Partner: Lane Cove Council
What makes this project special
The Weaving Climate Stories, funded by the NSW Government through the NSW Social Cohesion Grants, brought together community members from across generations to understand and tell stories about climate change in their own backyard. The result was ten powerful short films, a shared weaving artwork facilitated by Dr. Virginia Keft and a film festival where the stories were shared to a packed amphitheater on a warm summer evening.
The film and community storytelling component of the program was designed and delivered by Digital Storytellers and brought together participants ranging from high school students to retirees to share perspectives, build skills, and contribute to a growing conversation about climate action in Lane Cove. From the outset, what stood out was the breadth of voices and topics. Participants approached the subject of climate change from their unique perspectives and experiences, including from the preservation of local waterways and natural spaces, to navigating heatwaves, supporting wildlife, rethinking consumption, and celebrating creative communities like climate writing groups.
The background – for those who want to dive a little deeper
As climate change continues to shape everyday life, there is an increasing need for local, community-driven storytelling that makes the issue tangible, relevant and grounded in lived experience.
Lane Cove Council initiated Weaving Climate Stories to create space for residents to explore climate through their own perspectives — not just as a global challenge, but as something that affects local environments, daily routines, and future possibilities.
The program recognised that while climate conversations are often led by policy, science or media, community members hold valuable knowledge, insight and lived experience that can deepen understanding and engagement. By equipping participants with storytelling tools, the project aimed to surface these perspectives and share them in ways that resonate locally.

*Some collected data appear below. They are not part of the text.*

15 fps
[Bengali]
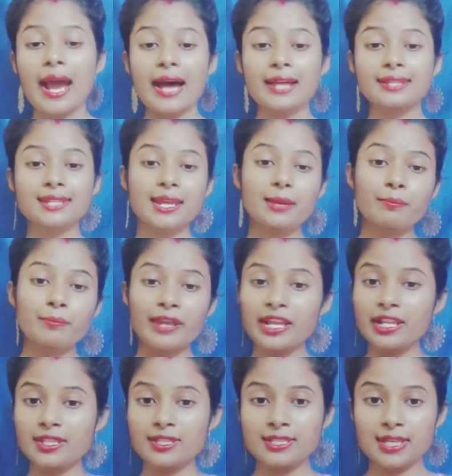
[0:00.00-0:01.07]
আজকের
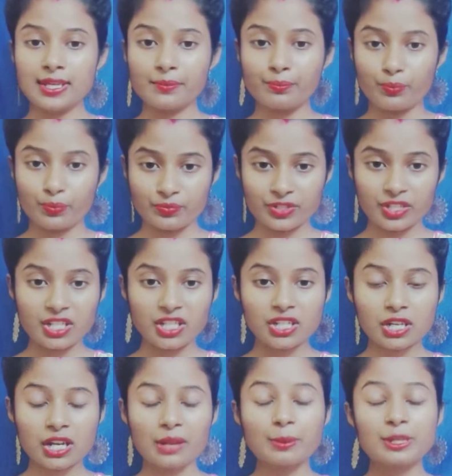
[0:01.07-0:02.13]
মেন যে
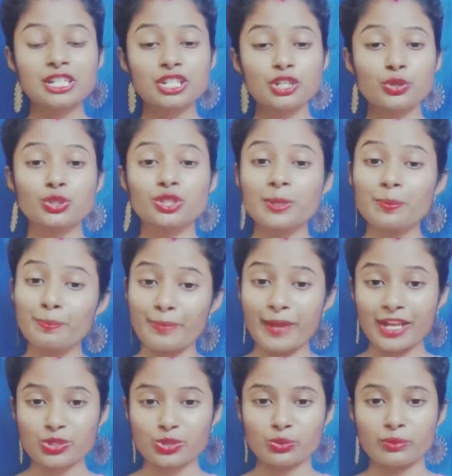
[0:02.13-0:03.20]
জিনিসটা লাগবে সেটা হচ্ছে
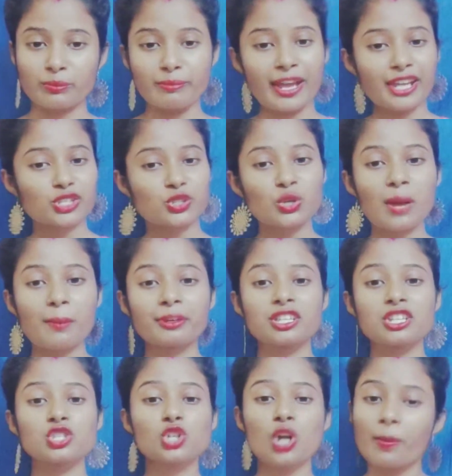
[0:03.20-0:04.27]
বেসন বেসন
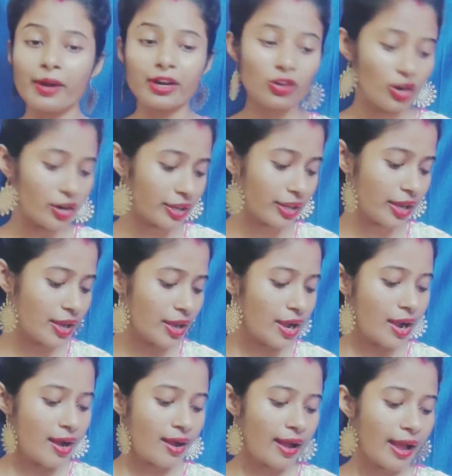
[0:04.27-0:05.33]
আমাদের সবার ঘরে
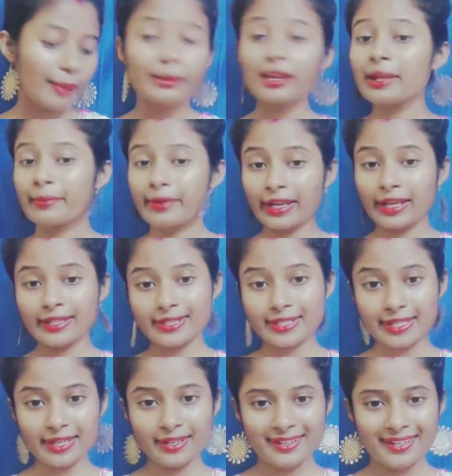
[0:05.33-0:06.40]
অ্যাভেলেবেল
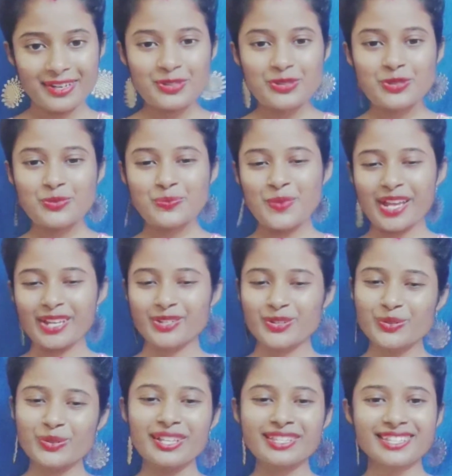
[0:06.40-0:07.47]
আছে তো
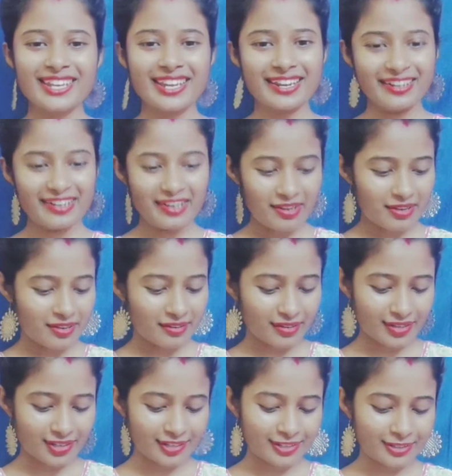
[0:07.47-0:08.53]
বেসন আজকের
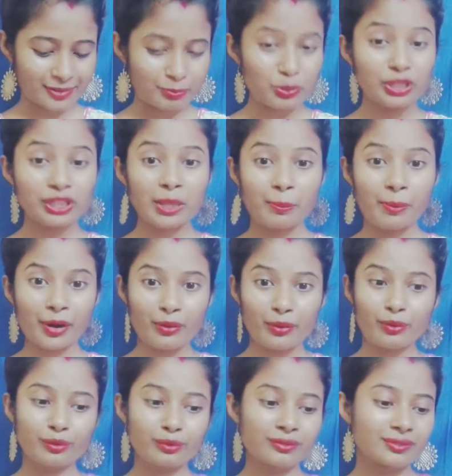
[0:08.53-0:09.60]
বলতে পারো
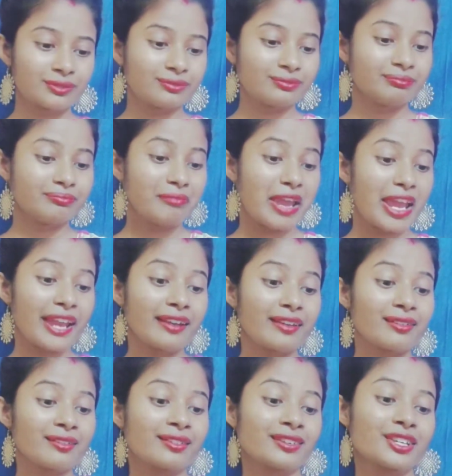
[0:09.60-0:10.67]
মেন
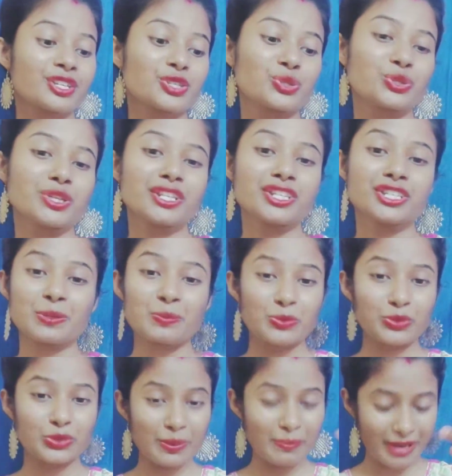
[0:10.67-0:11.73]
কিছু জিনিসের
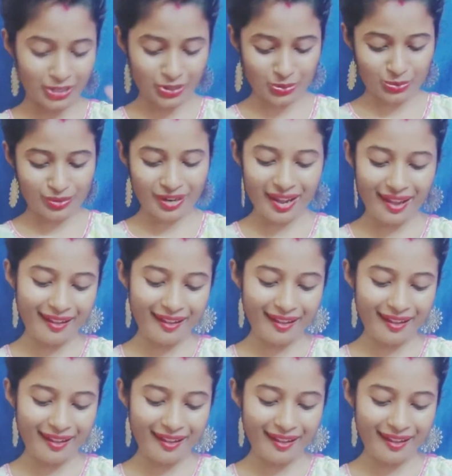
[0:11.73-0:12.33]
মধ্যে বেসনটা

At the same time, Lane Cove is a diverse and evolving inner-northern Sydney community, with more than 50% of residents living in apartments. Lane Cove Council wanted to find new ways to connect apartment dwellers and neighbouring communities and to give residents a genuine platform to speak about the issues that matter most to them.
The journey
Digital Storytellers delivered a series of five workshops, guiding participants through the full storytelling process — from shaping ideas through to filming and editing their own short films.
Participants worked individually and in small groups to develop stories that reflected their interests, concerns and lived experiences. While some focused on environmental themes such as waterways, biodiversity and urban heat, others explored behavioural shifts, creative responses, and community-led initiatives.
Throughout the process, participants built practical filmmaking skills while also developing confidence in articulating their perspectives. The workshops created space for discussion, reflection and exchange, allowing participants to learn from one another while contributing their own voice to the broader conversation.
Why this matters for councils and community organisations
Climate change can feel abstract a global problem, too large for any individual to touch. But when a Lane Cove resident makes a film about the waterways they walk beside every morning, or interviews a service provider about surviving a heatwave, the issue becomes local, personal and real. Storytelling is a uniquely powerful tool for bridging that gap between knowing and feeling and feeling is what leads to action.
This program also showed the particular value of intergenerational dialogue on climate. Older residents carried lived memory of environmental change; younger participants held a sense of future stake. Both needed to be heard, and the program created the conditions for that to happen.